§ **Problem**
Could every line below be transcribed exactly, with the pictures dropped?

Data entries
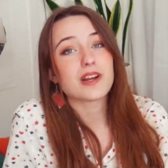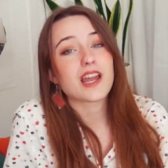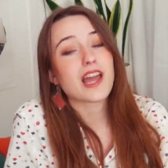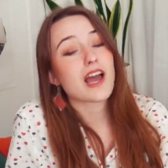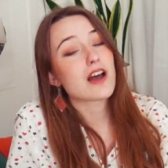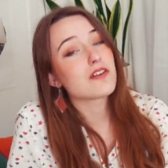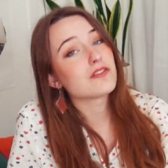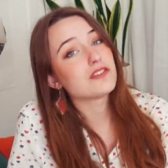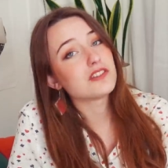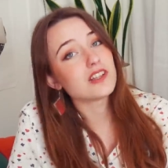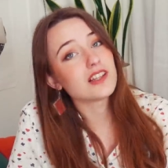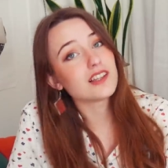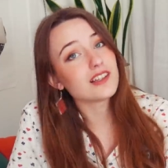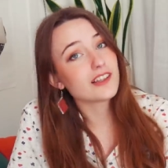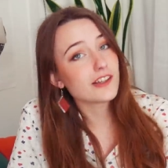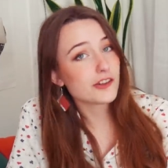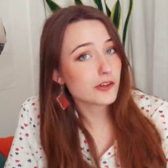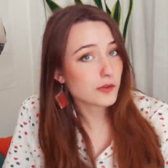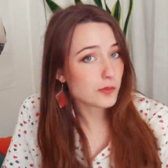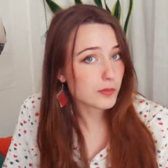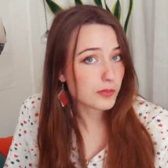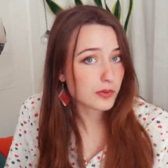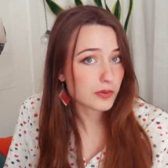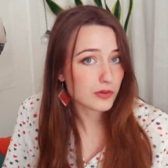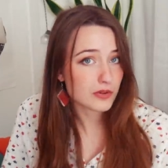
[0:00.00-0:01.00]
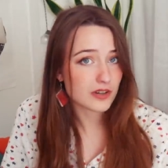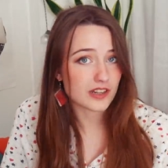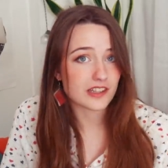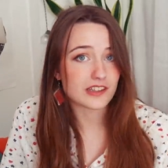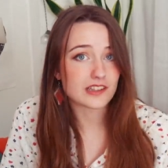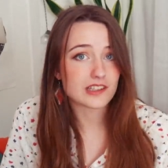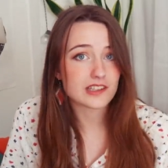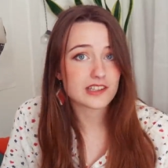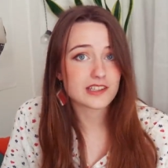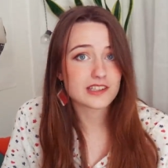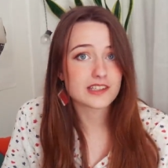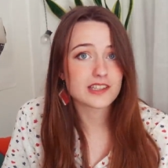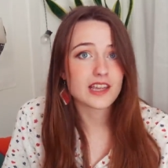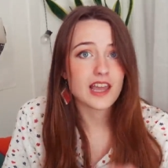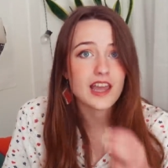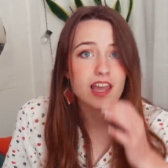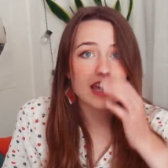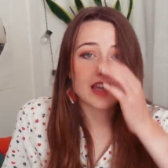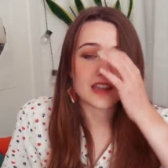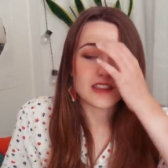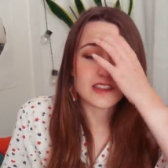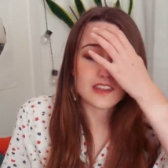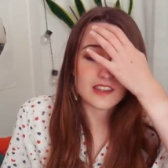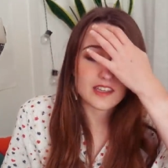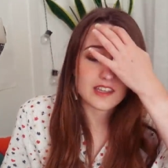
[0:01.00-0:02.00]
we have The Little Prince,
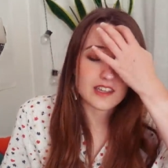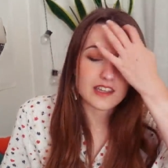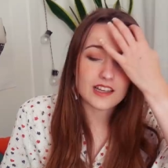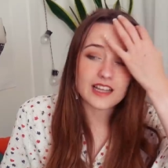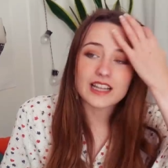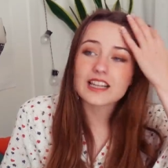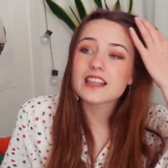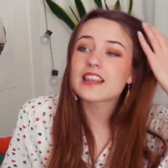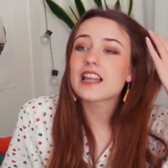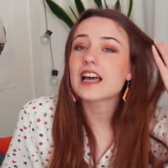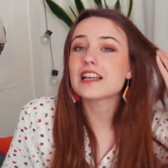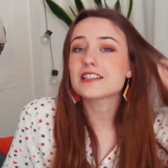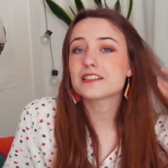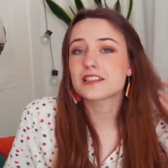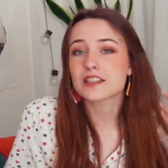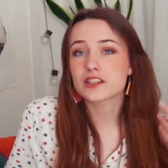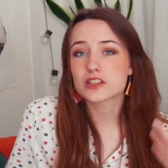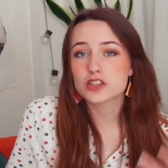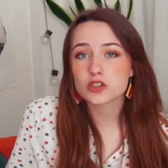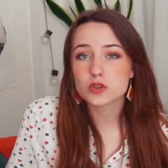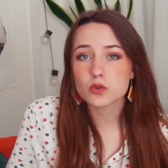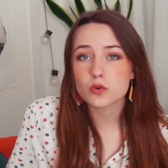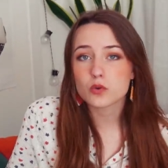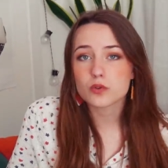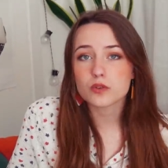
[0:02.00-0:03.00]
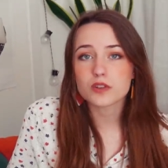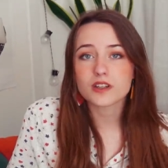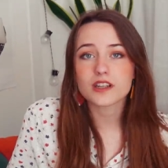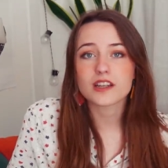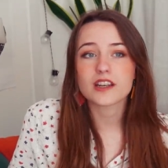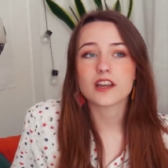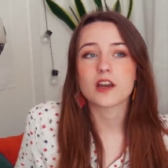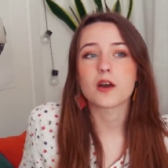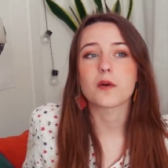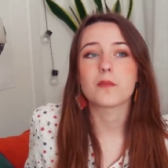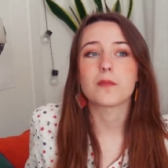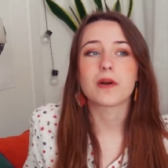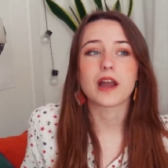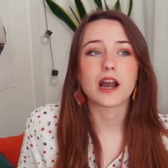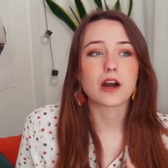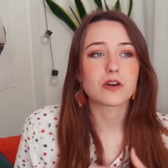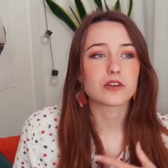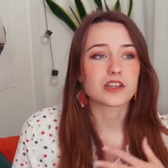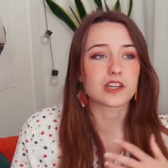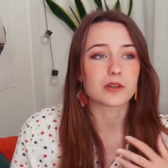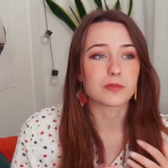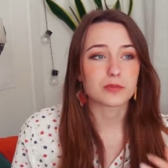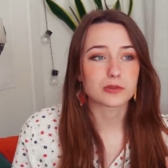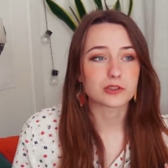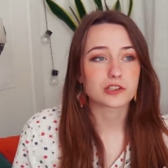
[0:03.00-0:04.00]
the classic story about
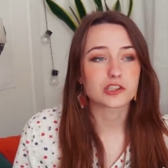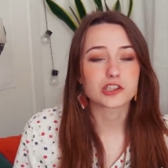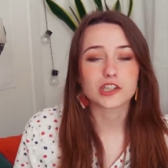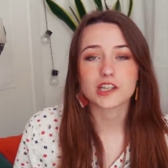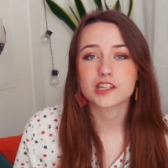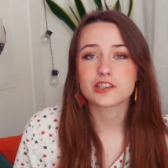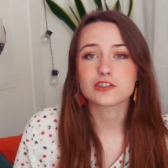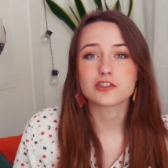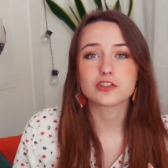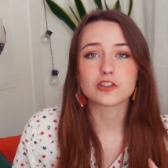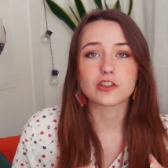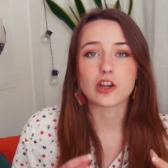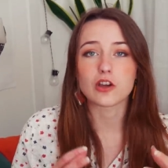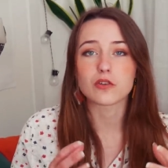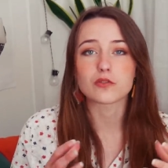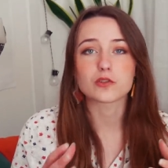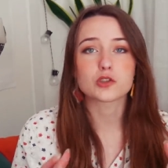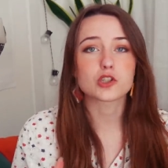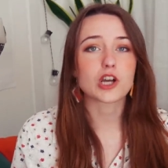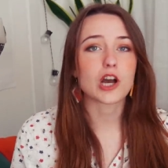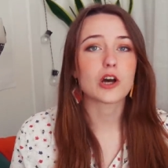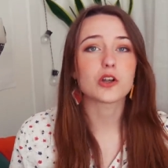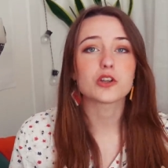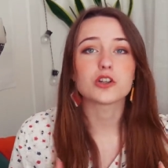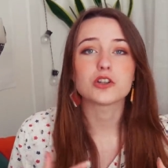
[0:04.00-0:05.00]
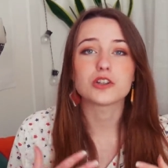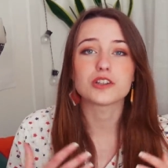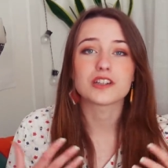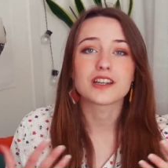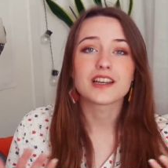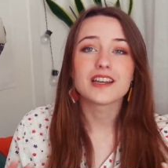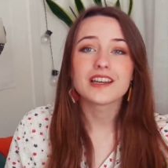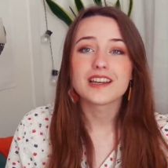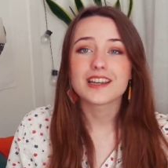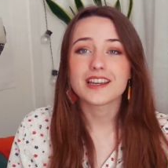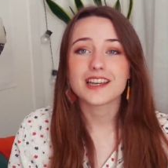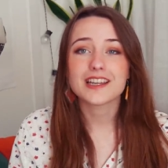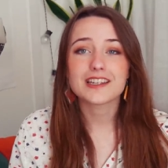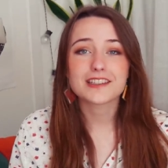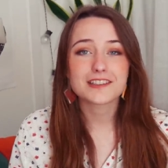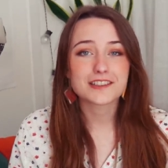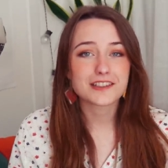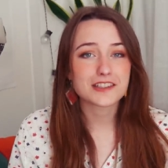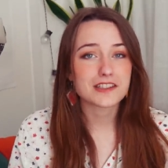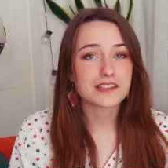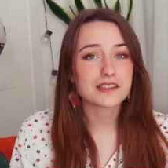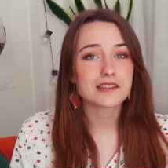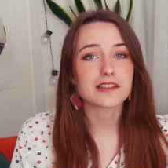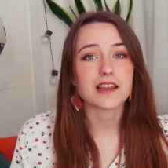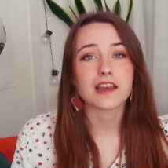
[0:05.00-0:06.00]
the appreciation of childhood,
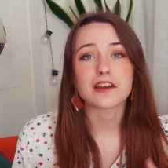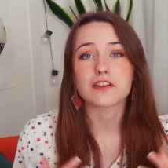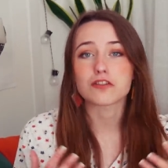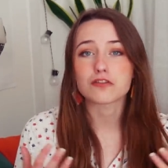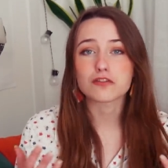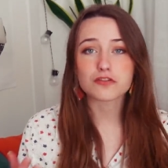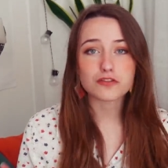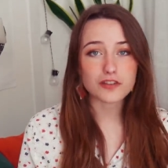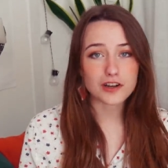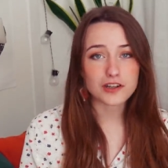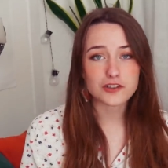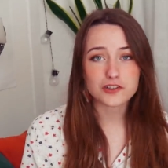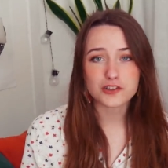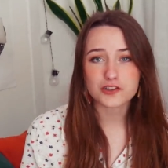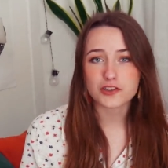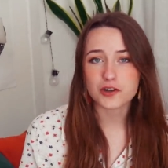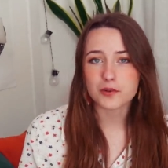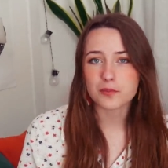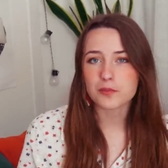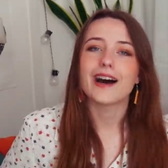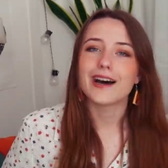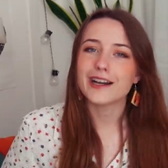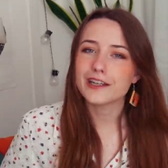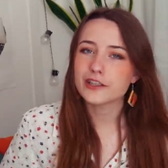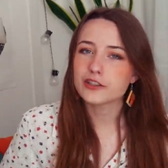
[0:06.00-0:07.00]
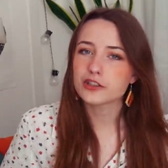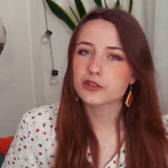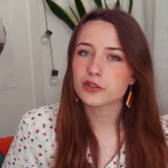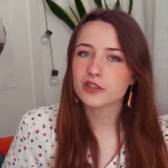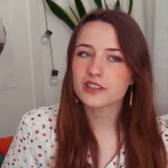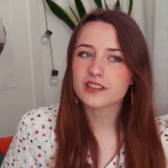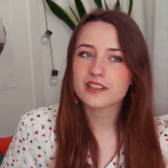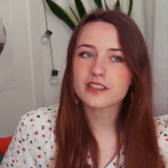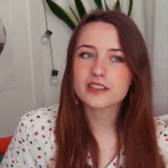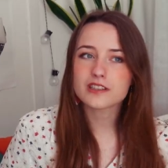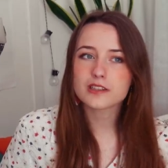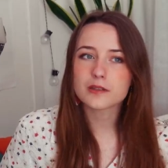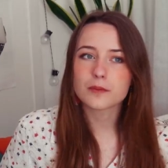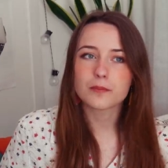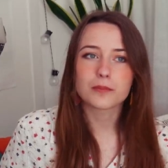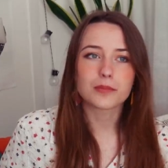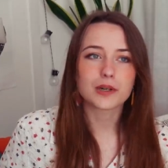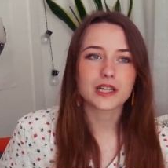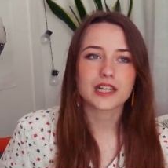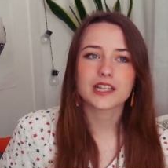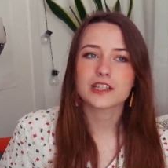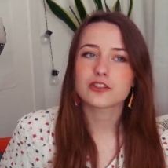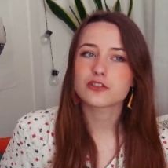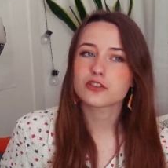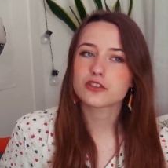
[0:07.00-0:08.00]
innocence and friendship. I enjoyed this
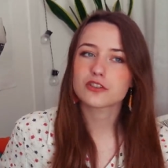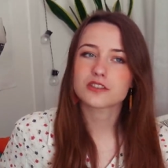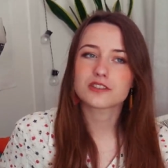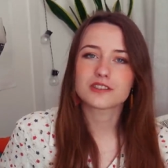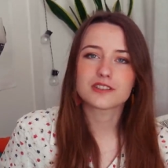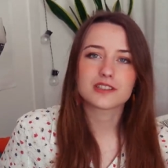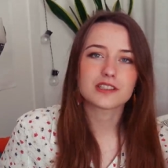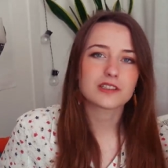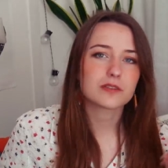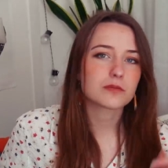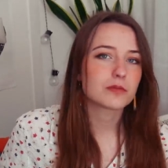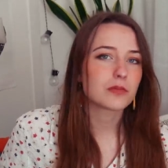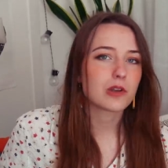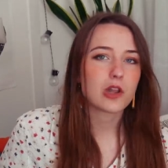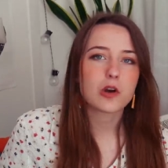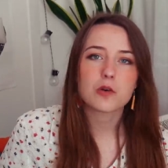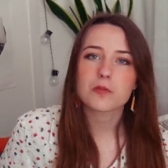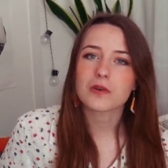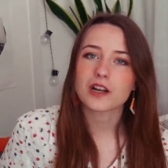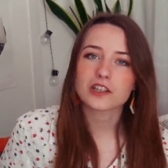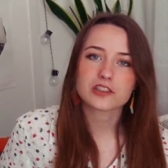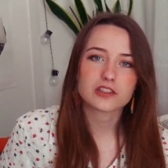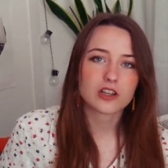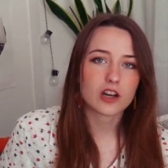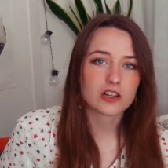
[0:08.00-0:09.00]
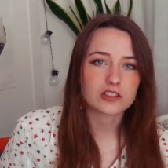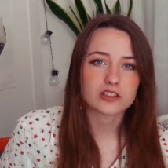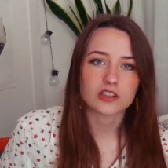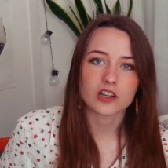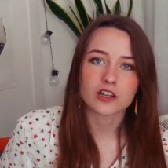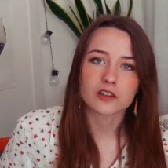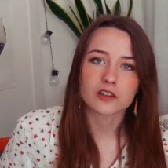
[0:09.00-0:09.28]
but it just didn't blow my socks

§ **Exercise response**
[0:00.00-0:01.00]
[0:01.00-0:02.00]
we have The Little Prince,
[0:02.00-0:03.00]
[0:03.00-0:04.00]
the classic story about
[0:04.00-0:05.00]
[0:05.00-0:06.00]
the appreciation of childhood,
[0:06.00-0:07.00]
[0:07.00-0:08.00]
innocence and friendship. I enjoyed this
[0:08.00-0:09.00]
[0:09.00-0:09.28]
but it just didn't blow my socks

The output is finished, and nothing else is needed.